MD332’s integrated buttons and tuning features are similarly less than ideal in some ways, though they look nice. The power switch is on the unit’s back, on the other side of a heat sink from separate left and right RCA-style audio inputs, and you’re supposed to hit a “ST-BY” (standby) button on the front to turn it on and off without disabling the front clock face, which is stuck in an unattractive 24-hour display mode. The clock can be set by clicking on the Clock button, and a single simple alarm can be set by clicking on an Alarm button, automatically playing the connected iPod or otherwise the last tuned FM radio station at the appointed time.
Once you hit ST-BY, you then hit the Input button to toggle between IPXX, AUXX, FXX.X, and AXXX, which represent the iPod dock and volume number, the Auxiliary input and volume, the FM radio and station, and the AM radio and station, with the IP and AU numbers ranging from silent 00 to blistering 60, with volume levels at or over 50 falling into distortion. MD332 is a more powerful system than virtually anything else we’ve seen at the $120 price point, so the high-volume distortion doesn’t bother us much. Fifteen presets per band are available, but tuned only through the included white remote, which looks totally unlike the rest of the system and really could use a makeover. That said, it does include iPod navigation buttons, play/pause/track/volume controls, and better controls over the clock and audio that anything found on the unit itself; sadly, both the remote and the unit tune radio stations slowly, in small 0.1 FM increments that haven’t been adjusted for U.S. bands. Those presets become important because manual tuning is so sluggish.

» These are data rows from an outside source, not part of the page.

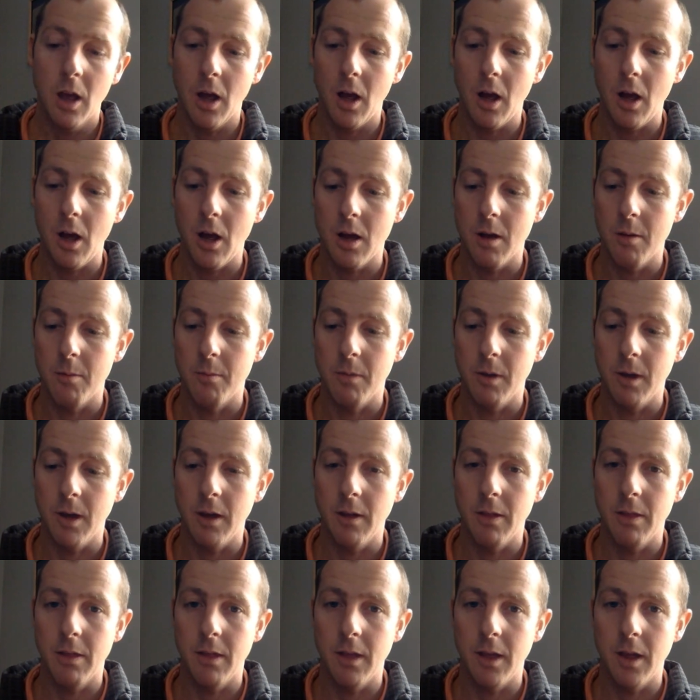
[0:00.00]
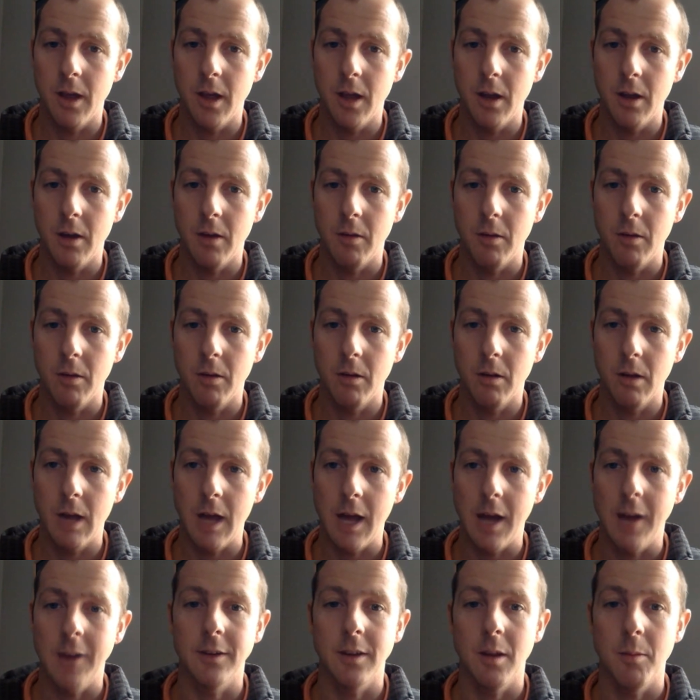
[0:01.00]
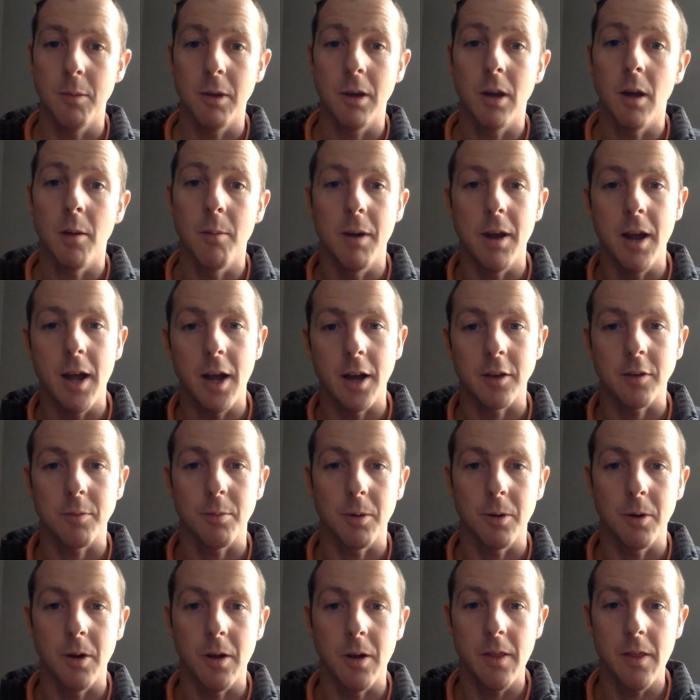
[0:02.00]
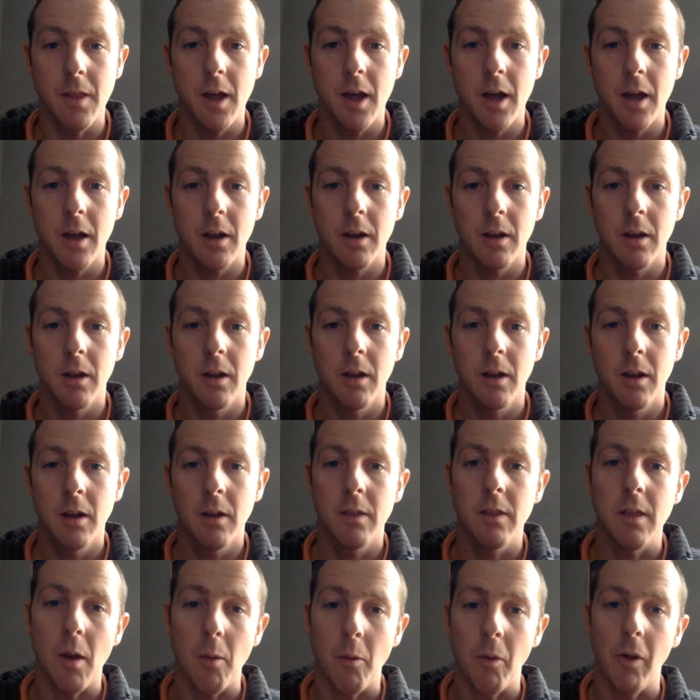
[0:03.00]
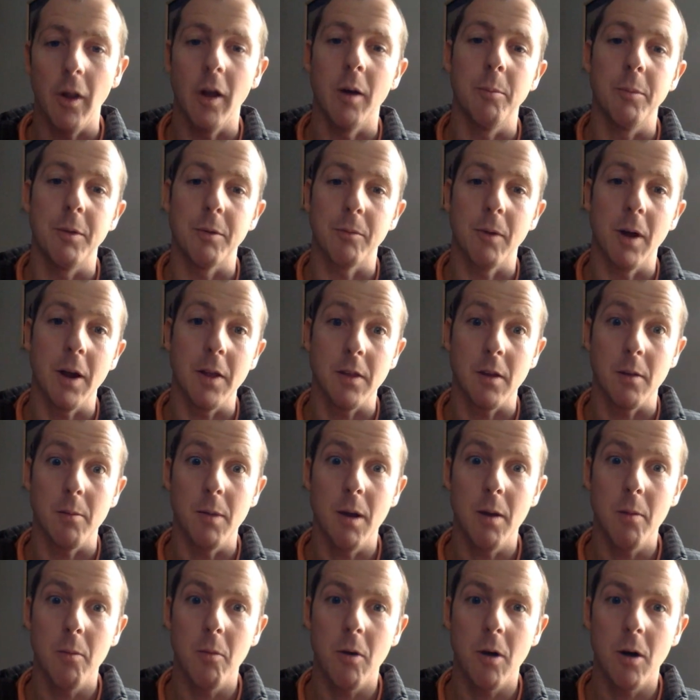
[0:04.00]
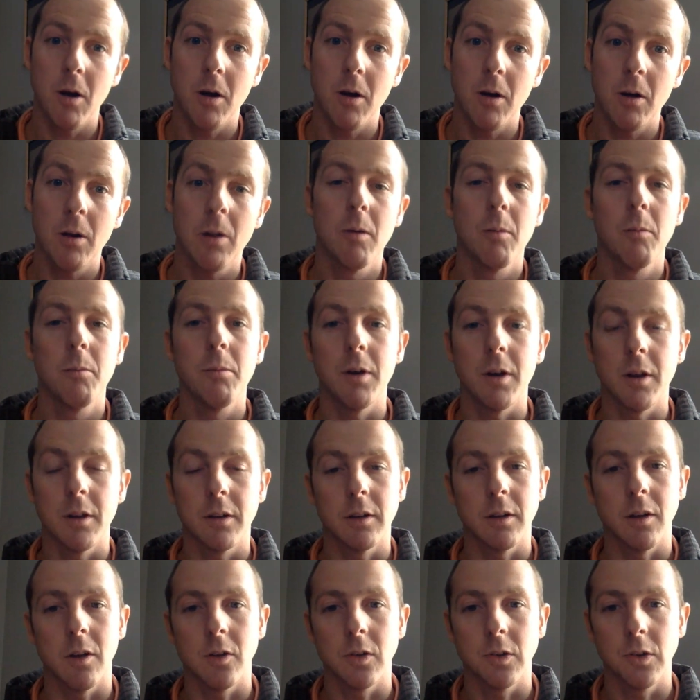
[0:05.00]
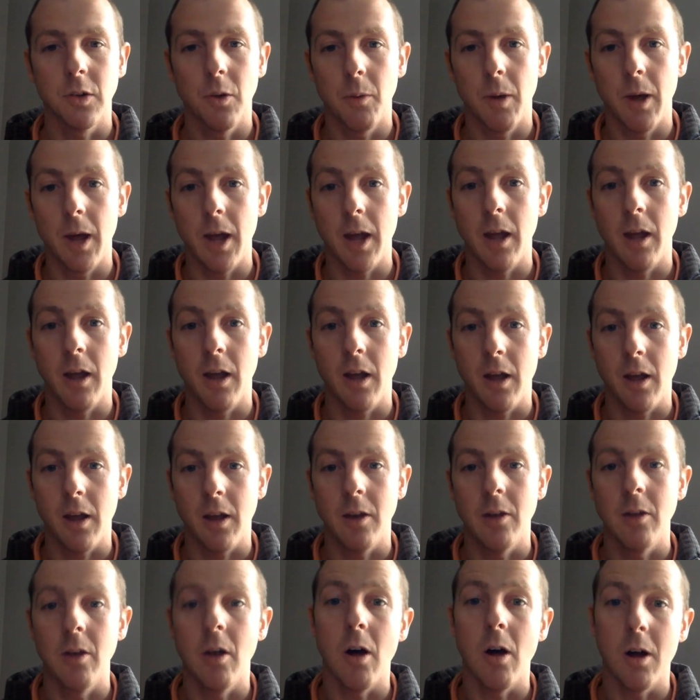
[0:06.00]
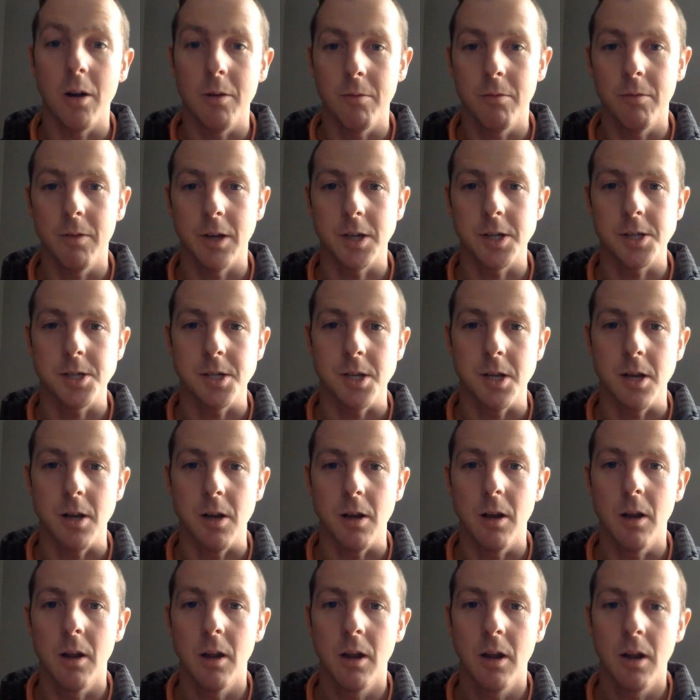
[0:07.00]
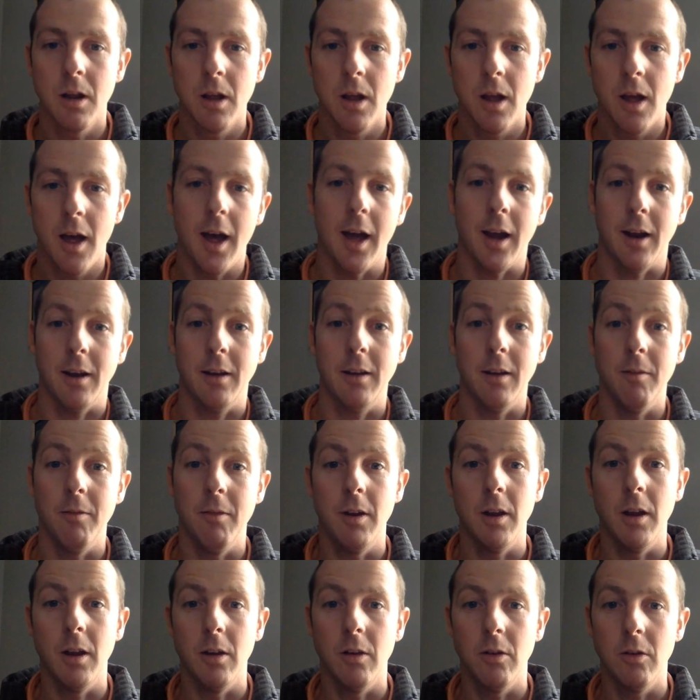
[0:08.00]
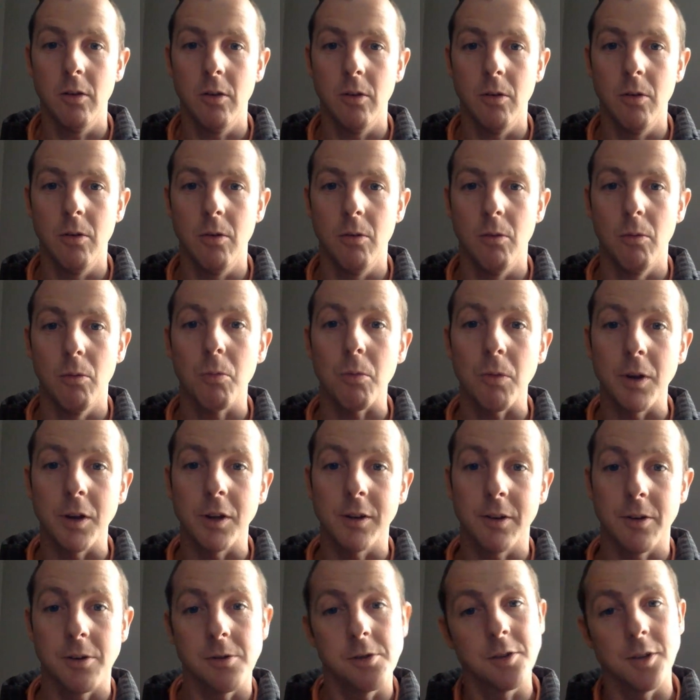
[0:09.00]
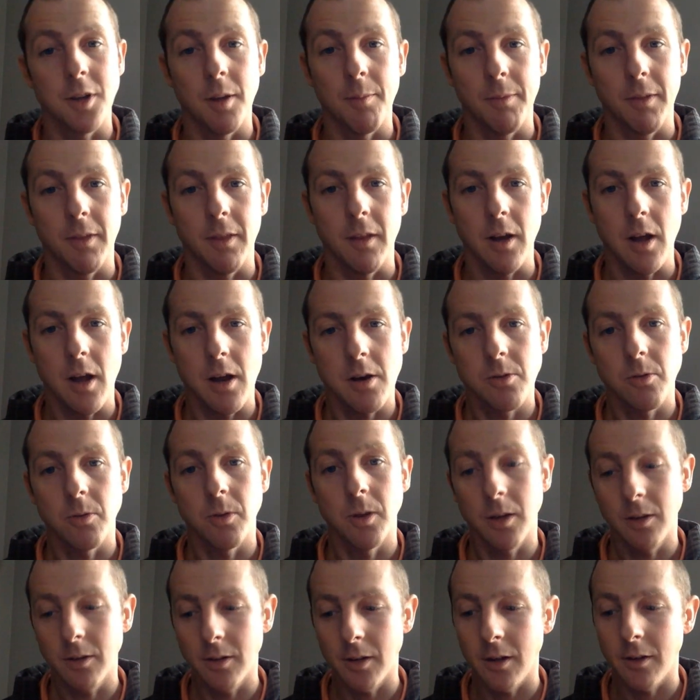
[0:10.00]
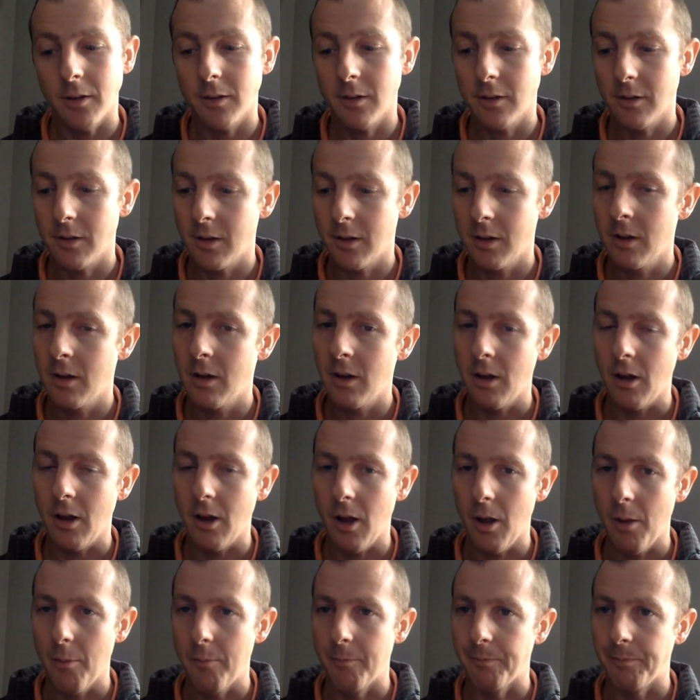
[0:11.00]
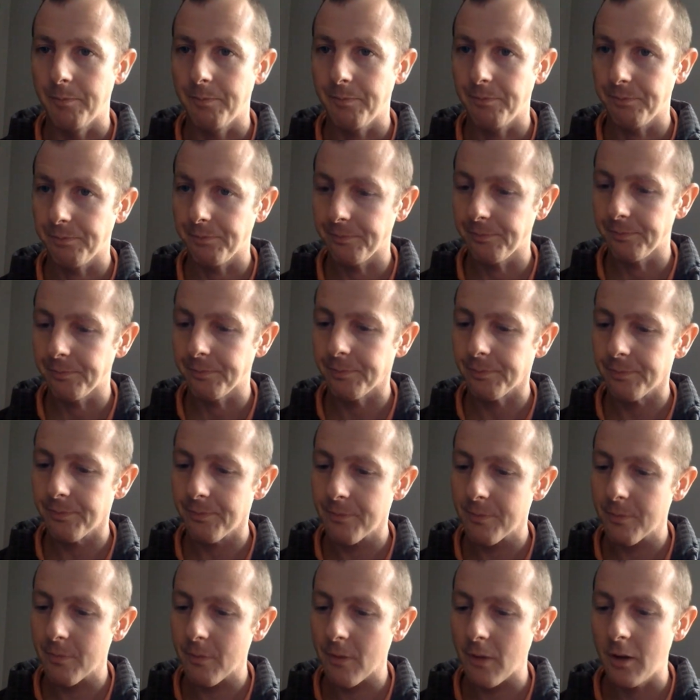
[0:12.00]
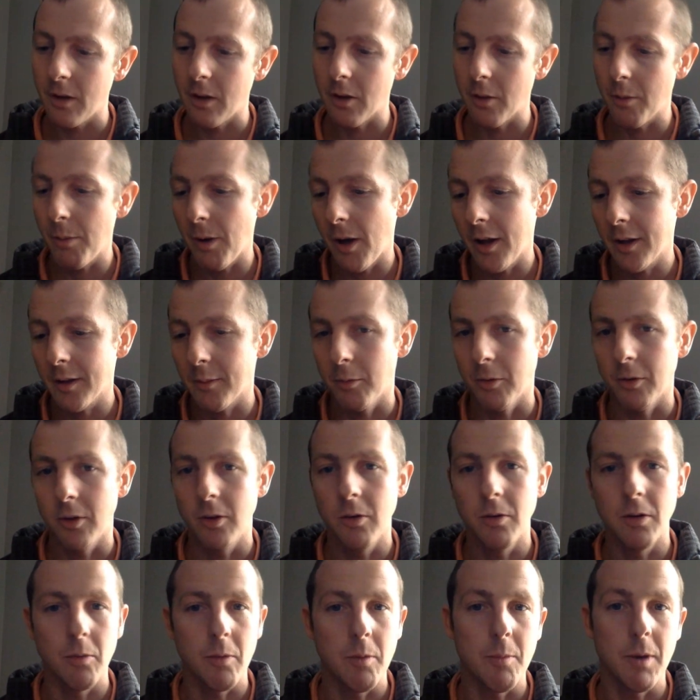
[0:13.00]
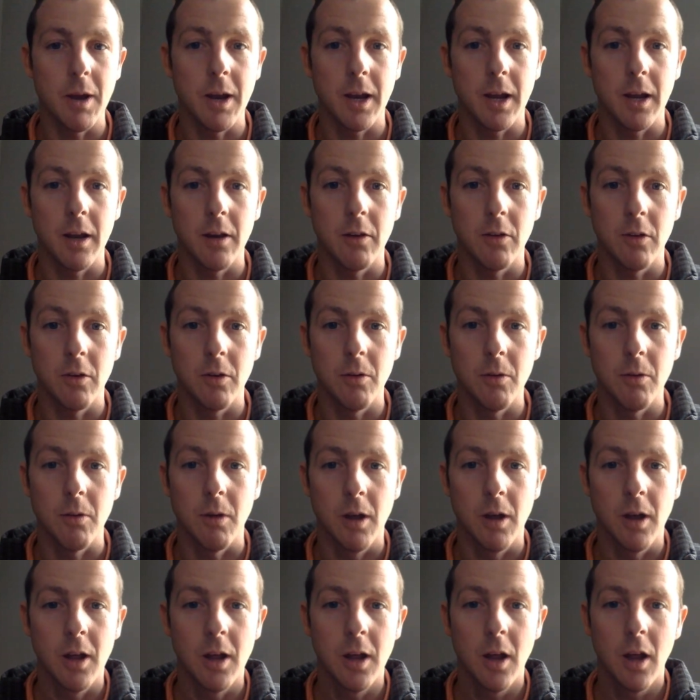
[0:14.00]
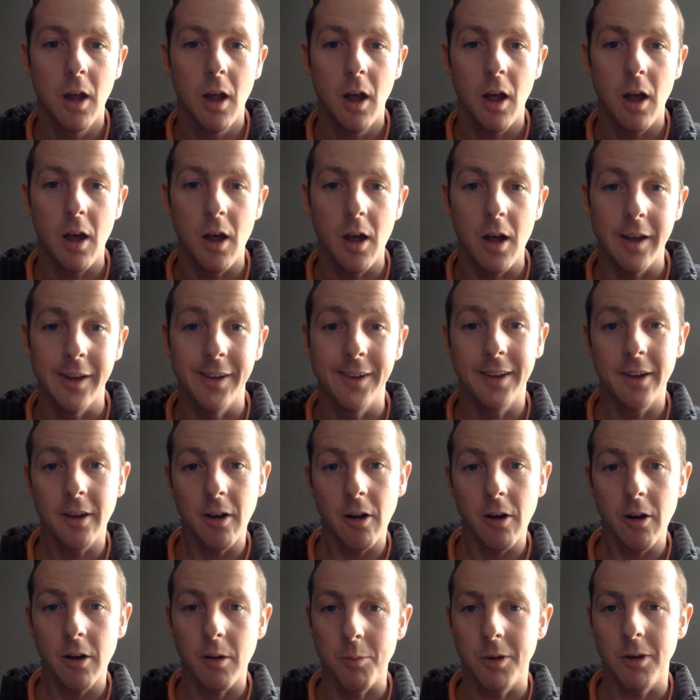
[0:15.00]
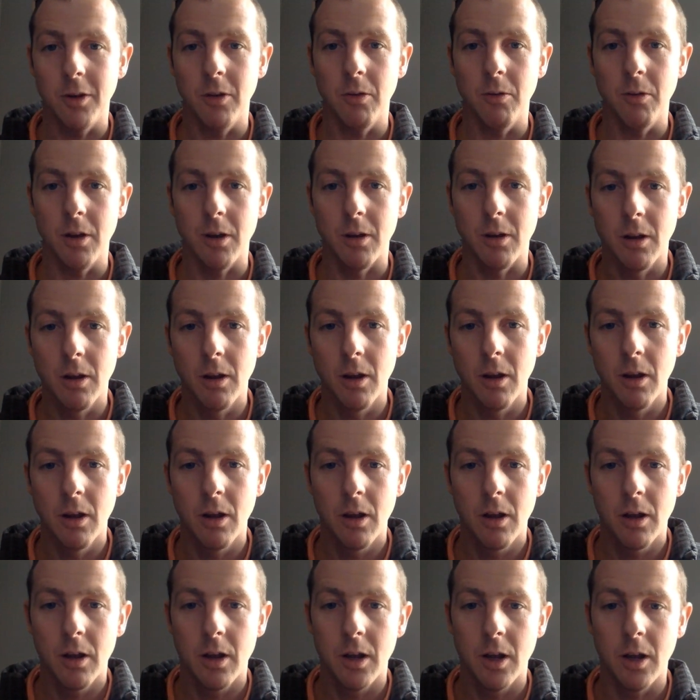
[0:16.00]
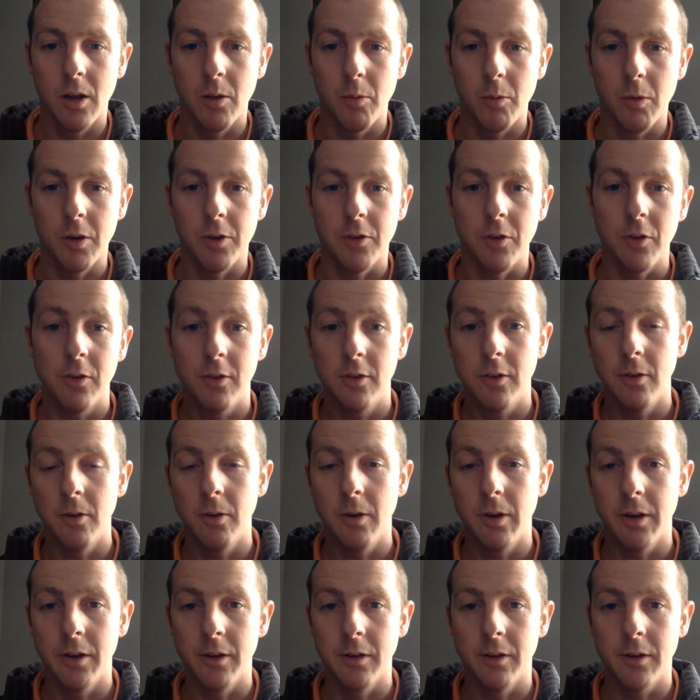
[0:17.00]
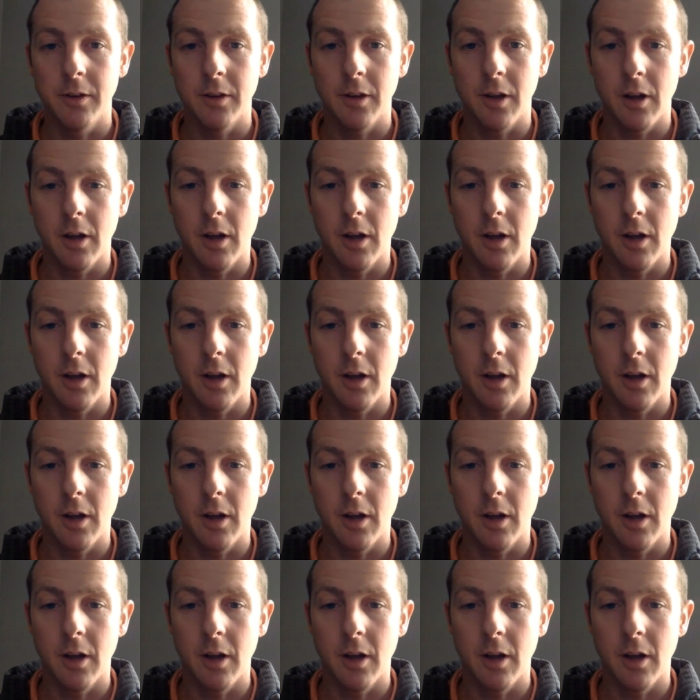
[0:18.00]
And then as they become an expert that, that will help them write their memoir, but it's also a nonfiction activity to research something that actually exists. Another possible unit we might get into is the argument unit, in which students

Ultimately, the MD332 leaves a mixed but positive overall impression: even after the price was bumped from $100 to $120, this is a surprisingly affordable, nice-looking audio system that offers budget-conscious iPod users a powerful and reasonably well-balanced speaker option in a package that looks much nicer than prior, similar designs we’ve tested. Yet its clock, radio, and other electronic functionality are all caveated by little issues that really could have used a little extra polish. If you proceed on the “you get what you pay for” philosophy or merely ignore the clock and radio in favor of Microlab’s iPod speaker performance, you’ll likely be very impressed by this system for the $120 asking price; if you demand perfection, or if the company opts to try and raise the price again, we’d advise you to spend your dollars elsewhere.